FT-IR measurements were performed with a NICOLET 6700 infrared spectrometer (Thermo–Scientific, Waltham, MA, USA) in the region of 4000–400 cm⁻¹ at 4 cm⁻¹ resolution. X-ray photoelectron spectroscopy (XPS) tests were conducted using a Thermo ESCALAB250Xi spectrometer (Thermo–Scientific, Waltham, MA, USA) with a monochromatic Al–Kα radiation source. Thermogravimetric analysis (TGA) was acquired using a TGA 2050 analyzer (Universal, New Brunswick, NJ, USA) with a ramp of 20 °C/min under N₂. Differential scanning calorimetry (DSC) was performed with a DSC2500 (TA Instruments, New Castle, DE, USA) with a temperature range of −60~150 °C, and the curves were obtained from the second heating process at a heating ramp of 10 °C/min. The patterns of X-ray diffraction (XRD) were collected with a D8 AVANCE instrument (Bruker, Rheinstetten, Germany) with the diffraction angle 2θ of 5~55°. Tensile testing was performed with an LDS–05 testing machine (Liling Instruments, Jinan, China) according to the ISO527–2 standard. Dumbbell-shaped samples with a gauge width of 5.0 mm were tested using an elongation rate of 25 mm/min. The surface static water–air contact angle was tested with a KSV CAM 200 (Helsinki, Finland) contact angle meter. Bulk hydrophilicity of the films was quantified through water absorption using a gravimetric increment method in deionized water at 37 °C. In vitro degradation was executed in phosphate buffer saline (PBS, pH 7.4) at body temperature over 20 months, and the percentages of mass loss at determined time intervals were used to analyze the degradation rate. The degraded samples were collected, freeze-dried, and observed with a scanning electron microscope (SEM, Quanta 200, FEI, Eindhoven, The Netherlands). The surface biocompatibility (anti-biofouling capacity) was evaluated with protein adsorption in bovine serum albumin (BSA) and platelet adhesion in platelet-rich plasma (PRP), according to the reported methods [45].

4. Conclusions

This work developed a kind of siloxane–cross-linked polyurethane (PU–Si) containing ordered hard segments for medical applications.

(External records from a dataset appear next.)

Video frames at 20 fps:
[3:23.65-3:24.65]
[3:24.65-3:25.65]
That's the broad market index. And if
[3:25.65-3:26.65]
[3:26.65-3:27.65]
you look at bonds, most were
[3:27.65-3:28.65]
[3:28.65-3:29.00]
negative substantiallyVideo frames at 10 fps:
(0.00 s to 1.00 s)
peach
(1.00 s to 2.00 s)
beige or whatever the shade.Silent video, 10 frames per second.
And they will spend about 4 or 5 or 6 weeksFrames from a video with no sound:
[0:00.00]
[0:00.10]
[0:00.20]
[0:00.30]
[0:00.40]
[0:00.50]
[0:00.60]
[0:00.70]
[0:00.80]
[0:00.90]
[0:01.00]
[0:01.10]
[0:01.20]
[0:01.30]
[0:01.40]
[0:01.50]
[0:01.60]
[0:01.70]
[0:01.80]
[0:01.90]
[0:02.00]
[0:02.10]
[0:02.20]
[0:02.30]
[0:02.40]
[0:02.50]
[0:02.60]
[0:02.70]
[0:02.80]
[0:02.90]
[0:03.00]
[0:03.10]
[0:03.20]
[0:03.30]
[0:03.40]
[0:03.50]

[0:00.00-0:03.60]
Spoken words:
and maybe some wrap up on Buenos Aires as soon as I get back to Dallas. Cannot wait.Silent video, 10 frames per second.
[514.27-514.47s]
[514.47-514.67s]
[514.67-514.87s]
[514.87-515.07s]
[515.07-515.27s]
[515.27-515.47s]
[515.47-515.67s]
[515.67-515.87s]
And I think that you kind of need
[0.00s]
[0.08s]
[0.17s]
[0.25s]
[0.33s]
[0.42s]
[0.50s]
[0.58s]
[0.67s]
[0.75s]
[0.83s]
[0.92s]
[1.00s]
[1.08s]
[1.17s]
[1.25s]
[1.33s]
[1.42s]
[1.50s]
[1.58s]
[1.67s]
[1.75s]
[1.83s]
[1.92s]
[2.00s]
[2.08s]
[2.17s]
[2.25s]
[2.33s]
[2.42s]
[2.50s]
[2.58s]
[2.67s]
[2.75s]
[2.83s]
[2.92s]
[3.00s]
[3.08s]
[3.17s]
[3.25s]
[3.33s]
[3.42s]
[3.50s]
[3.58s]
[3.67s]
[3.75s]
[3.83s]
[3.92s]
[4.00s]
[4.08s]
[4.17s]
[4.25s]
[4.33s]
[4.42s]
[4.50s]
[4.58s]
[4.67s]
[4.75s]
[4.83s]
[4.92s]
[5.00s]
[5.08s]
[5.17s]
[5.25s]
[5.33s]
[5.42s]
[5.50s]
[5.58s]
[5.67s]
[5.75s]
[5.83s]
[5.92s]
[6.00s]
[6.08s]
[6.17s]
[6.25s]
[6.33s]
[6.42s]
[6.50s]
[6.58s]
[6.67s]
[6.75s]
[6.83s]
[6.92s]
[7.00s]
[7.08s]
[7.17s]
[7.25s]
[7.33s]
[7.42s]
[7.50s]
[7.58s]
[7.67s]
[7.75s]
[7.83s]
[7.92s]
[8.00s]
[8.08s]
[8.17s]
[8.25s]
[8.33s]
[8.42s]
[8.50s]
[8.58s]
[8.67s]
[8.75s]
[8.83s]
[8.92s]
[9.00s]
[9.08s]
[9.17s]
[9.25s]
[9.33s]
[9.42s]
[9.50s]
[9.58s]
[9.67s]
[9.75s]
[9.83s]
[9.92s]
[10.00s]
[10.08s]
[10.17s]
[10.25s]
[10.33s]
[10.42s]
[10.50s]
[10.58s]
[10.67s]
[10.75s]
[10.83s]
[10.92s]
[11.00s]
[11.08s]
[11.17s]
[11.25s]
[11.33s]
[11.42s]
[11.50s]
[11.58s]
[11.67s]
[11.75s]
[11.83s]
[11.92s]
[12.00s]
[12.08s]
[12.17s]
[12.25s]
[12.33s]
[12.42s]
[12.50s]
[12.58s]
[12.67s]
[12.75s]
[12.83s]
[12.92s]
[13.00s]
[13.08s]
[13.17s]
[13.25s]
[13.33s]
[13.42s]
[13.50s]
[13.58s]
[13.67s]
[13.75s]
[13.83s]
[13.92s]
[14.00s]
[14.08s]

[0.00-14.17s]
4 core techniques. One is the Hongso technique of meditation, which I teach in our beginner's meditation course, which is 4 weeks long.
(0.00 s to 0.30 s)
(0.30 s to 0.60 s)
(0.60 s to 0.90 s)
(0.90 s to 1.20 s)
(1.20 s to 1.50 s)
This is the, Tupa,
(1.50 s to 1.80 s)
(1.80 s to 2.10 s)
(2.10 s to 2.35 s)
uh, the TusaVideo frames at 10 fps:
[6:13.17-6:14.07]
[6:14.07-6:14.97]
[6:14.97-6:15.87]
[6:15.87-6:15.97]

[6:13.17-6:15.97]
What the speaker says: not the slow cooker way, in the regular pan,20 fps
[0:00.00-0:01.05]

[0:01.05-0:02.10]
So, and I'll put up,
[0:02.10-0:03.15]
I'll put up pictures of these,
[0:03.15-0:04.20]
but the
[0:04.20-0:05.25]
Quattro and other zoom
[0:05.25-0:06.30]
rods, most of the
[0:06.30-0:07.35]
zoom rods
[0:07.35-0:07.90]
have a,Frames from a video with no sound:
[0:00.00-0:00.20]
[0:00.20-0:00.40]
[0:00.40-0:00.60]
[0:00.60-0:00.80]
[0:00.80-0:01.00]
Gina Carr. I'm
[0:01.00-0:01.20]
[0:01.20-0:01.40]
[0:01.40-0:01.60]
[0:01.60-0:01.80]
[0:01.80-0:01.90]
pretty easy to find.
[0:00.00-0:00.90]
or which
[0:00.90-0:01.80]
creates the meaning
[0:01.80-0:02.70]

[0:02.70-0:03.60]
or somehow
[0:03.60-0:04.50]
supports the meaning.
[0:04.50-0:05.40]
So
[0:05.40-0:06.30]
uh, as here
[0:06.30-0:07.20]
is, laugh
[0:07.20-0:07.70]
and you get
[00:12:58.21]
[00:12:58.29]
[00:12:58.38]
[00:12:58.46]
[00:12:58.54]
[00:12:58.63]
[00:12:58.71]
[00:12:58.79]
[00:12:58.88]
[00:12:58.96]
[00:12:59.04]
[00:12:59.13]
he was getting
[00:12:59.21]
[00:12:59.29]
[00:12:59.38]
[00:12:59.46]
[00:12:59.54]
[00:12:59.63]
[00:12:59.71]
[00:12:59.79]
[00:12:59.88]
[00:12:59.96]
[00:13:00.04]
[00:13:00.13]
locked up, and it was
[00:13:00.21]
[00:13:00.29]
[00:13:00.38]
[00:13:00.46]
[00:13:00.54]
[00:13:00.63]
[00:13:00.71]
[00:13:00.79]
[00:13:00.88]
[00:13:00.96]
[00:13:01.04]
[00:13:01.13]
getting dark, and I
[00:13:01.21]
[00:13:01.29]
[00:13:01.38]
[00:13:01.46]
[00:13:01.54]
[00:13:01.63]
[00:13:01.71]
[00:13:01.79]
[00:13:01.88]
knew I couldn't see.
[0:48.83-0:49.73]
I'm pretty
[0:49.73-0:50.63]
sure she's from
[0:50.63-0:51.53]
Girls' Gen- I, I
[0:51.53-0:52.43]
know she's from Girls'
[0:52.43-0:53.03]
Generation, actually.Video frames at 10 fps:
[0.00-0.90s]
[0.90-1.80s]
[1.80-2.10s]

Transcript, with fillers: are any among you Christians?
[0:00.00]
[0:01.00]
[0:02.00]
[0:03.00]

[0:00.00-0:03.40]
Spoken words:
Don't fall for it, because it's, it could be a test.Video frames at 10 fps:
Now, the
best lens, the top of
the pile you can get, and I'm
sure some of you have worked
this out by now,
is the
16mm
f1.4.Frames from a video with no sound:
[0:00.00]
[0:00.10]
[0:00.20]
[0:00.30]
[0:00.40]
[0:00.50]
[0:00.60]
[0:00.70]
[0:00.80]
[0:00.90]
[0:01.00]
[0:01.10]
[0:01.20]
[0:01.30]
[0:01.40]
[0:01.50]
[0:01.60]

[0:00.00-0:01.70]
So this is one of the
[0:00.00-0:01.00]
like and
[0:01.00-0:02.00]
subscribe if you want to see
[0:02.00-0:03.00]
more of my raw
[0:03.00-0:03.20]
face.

The influence of the siloxane content and cross-linked degree on the physicochemical properties of PU–Si films was investigated in detail. The network structure linked by Si–O–Si bonds and interchain denser hydrogen bonds endowed the PU–Si films with fine phase compatibility, low crystallinity, high thermal stability, and excellent tensile properties. The high surface WCA contact angle and low EWA meant high surface and bulk hydrophobicity. The results of in vitro hydrolytic degradation showed that PU–Si films had high biostability, with a mass loss of less than 10% after degradation for 8 months. Furthermore, because of the low interfacial energy, the PU–Si films presented high resistance to biofouling (protein adsorption and platelet adhesion), manifesting superior biocompatibility. Consequently, the PU–Si films, which simultaneously possessed excellent tensile properties, high biostability, and superior biocompatibility, could be explored as biomaterials for durable implant application.